5.1 Aquatic Phytoplankton Activity

[34] Chl-a in the Amazon River is low [Saliot et al., 2001]. Assuming a C/Chl-a ratio of 40 for phytoplankton cells [Meybeck, 1982; Saliot et al., 2001], algal material represents only 2 to 8% of the POC in the Amazon River. Some studies in major rivers have found that the fine fraction of POM is dominated by nonreactive, soil-derived materials [Hedges et al., 1986a; Mariotti et al., 1991; Quay et al., 1992], but recent findings [Ellis et al., 2012] show the presence of OM derivatives from autochthonous production in Amazon waters. Other studies (particularly those in rivers that drain lakes or reservoirs) have found that algae are the major component [Angradi, 1994; Barth et al., 1998; Thorp et al., 1998; Kendall et al., 2001]. Amazonian floodplain lakes can be sites of extensive phytoplankton activity, where Chl-a concentrations can reach 186 µg/l. In the Curuai floodplain, the C/Chl-a ratio was variable throughout the hydrological cycle and was related to TSS concentration. The highest concentration of TSS (Figure 6) was found during the low water stage, likely due to sediment resuspension caused by high winds and low depth [Alcantâra et al., 2010; Barbosa et al., 2010, Maurice-Bourgoin et al., 2007]. During this period, OM is dominated by detritus (high C/Chl-a ratio). TSS concentration has a direct impact on water transparency, which influences photosynthetic activity and, consequently, affects the C/Chl-a ratio and particulate organic matter composition in the lakes. During rising water, when TSS was below 100 mg/l and the C/Chl-a ratio was high, detritus from the Amazon River was still abundant. Early in the falling water period (August), when the concentration of TSS was relatively low (between 30 and150 mg/l), the C/Chl-a ratio was also low (<200), indicating an increase in photosynthetic activity. Barbosa et al. [2010] also note the importance of TSS as a limiting factor for phytoplankton growth in the Curuai floodplain. TSS concentration thus appears to be one of the most important parameters influencing seasonal composition and sources of organic particulate matter in the Amazon floodplain lakes and, thus, the particulate organic matter exported to the Amazon River.

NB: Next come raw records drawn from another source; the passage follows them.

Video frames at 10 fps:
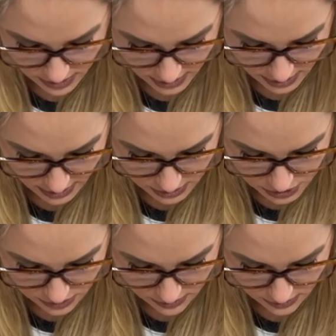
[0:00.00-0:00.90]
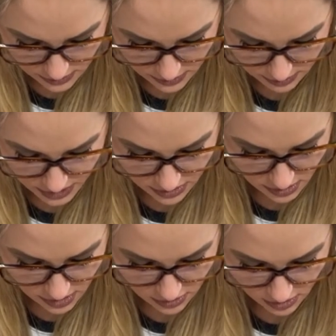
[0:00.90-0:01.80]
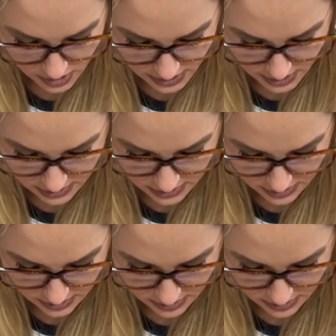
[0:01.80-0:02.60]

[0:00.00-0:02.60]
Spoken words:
edge, but not on it.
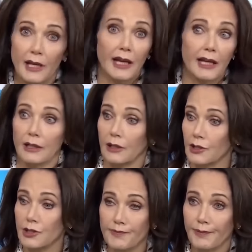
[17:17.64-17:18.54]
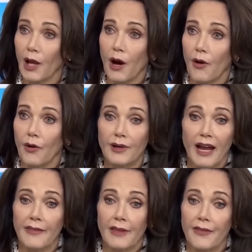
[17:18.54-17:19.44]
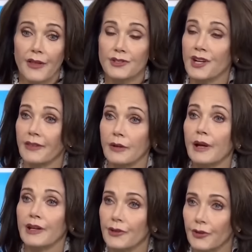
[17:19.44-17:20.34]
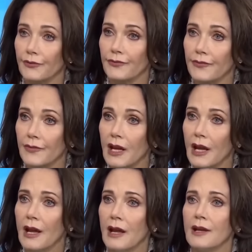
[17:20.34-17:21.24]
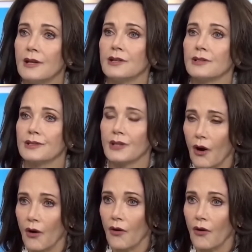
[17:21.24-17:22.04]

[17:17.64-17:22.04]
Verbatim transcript: This version, she felt, perfectly blended authenticity with modernity.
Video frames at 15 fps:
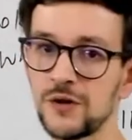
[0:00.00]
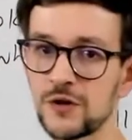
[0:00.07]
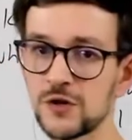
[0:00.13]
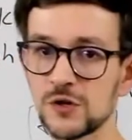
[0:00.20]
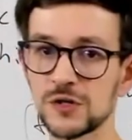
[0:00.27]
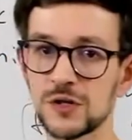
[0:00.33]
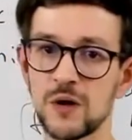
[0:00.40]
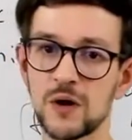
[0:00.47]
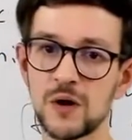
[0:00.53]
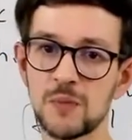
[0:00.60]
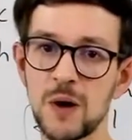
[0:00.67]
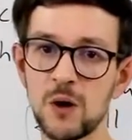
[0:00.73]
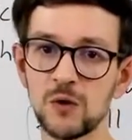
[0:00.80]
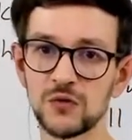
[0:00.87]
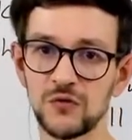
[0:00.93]
there is
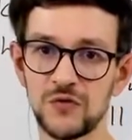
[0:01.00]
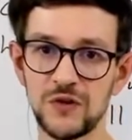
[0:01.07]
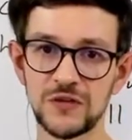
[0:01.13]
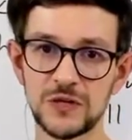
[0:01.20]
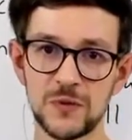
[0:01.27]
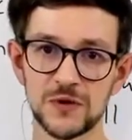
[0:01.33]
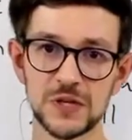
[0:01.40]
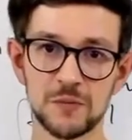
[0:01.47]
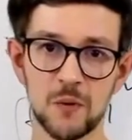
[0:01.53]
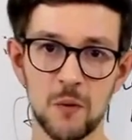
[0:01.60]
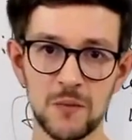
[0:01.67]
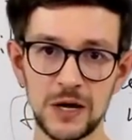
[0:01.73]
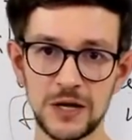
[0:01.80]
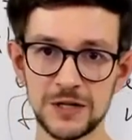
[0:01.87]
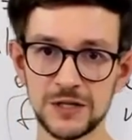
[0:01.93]
about 50%
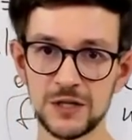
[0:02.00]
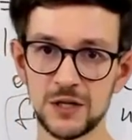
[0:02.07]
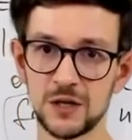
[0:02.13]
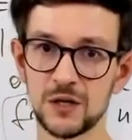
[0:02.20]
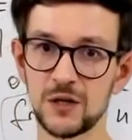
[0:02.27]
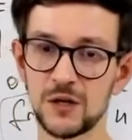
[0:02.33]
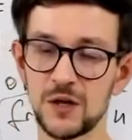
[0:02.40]
probability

5.2 The Nature of POM Exchanged Between Floodplain Lakes and the Amazon River Mainstem

[35] Organic matter imported from the river has a low carbon content (~1.6%), higher C/N ratios (9–18), low algal contributions (~5 µg/l of Chl-a), 14C-depleted material (−195 ± 3.1‰), and δ13C levels from −29.2 to −26.7‰. These results suggest that OM transported by the Amazon is old and characterized by low autochthonous production. The δ13C indicated a mixture of C3 and C4 plants. These 13C values are similar to those reported for the lower Amazon River by Hedges et al. [1986a] (−27.8 ± 0.7‰ for the >63 µm fraction (CPOC) and −27.0 ± 0.8‰ for the <63 µm fraction (FPOC)) and by Cai et al. [1988] (−27.9 to 30.1‰). Bird et al. [1992] reported values of approximately −28.0‰, and Quay et al. [1992] reported a mean FPOC of −27.2 ± 0.5‰ and a mean CPOC of −27.9 ± 0.4‰. Despite these relatively uniform δ13C values, a seasonal trend occurs in the lower Amazon River, with more negative δ13C values occurring during rising water (mean δ13C of −29.2‰) than during falling water (mean δ13C of −28.2‰); this pattern is likely due to floodplain inputs. The mean C/N ratio reported here for the Amazon River (approximately 12) is also similar to that found by Hedges et al. [1986a] for fine (<63 µm) particulate organic matter (FPOM), indicating a soil source. The broader range of our results is likely due to our use of a longer time series, which would have been influenced by floodplain OM inputs, particularly during falling water. Hedges et al. [1986a, 1994] demonstrated that the FPOM suspended in the Amazon River consists primarily of refractory, lignin-bearing, soil humic material, which is strongly associated with fine minerals. Cecanho [2007] and Zocatelli et al. [2011] have characterized surficial sediments from the Curuai floodplain using lignin phenols. They showed that these sediments have a high Ad/Al (v) > 0.4 [Hedges et al., 1986a], indicating high degradation.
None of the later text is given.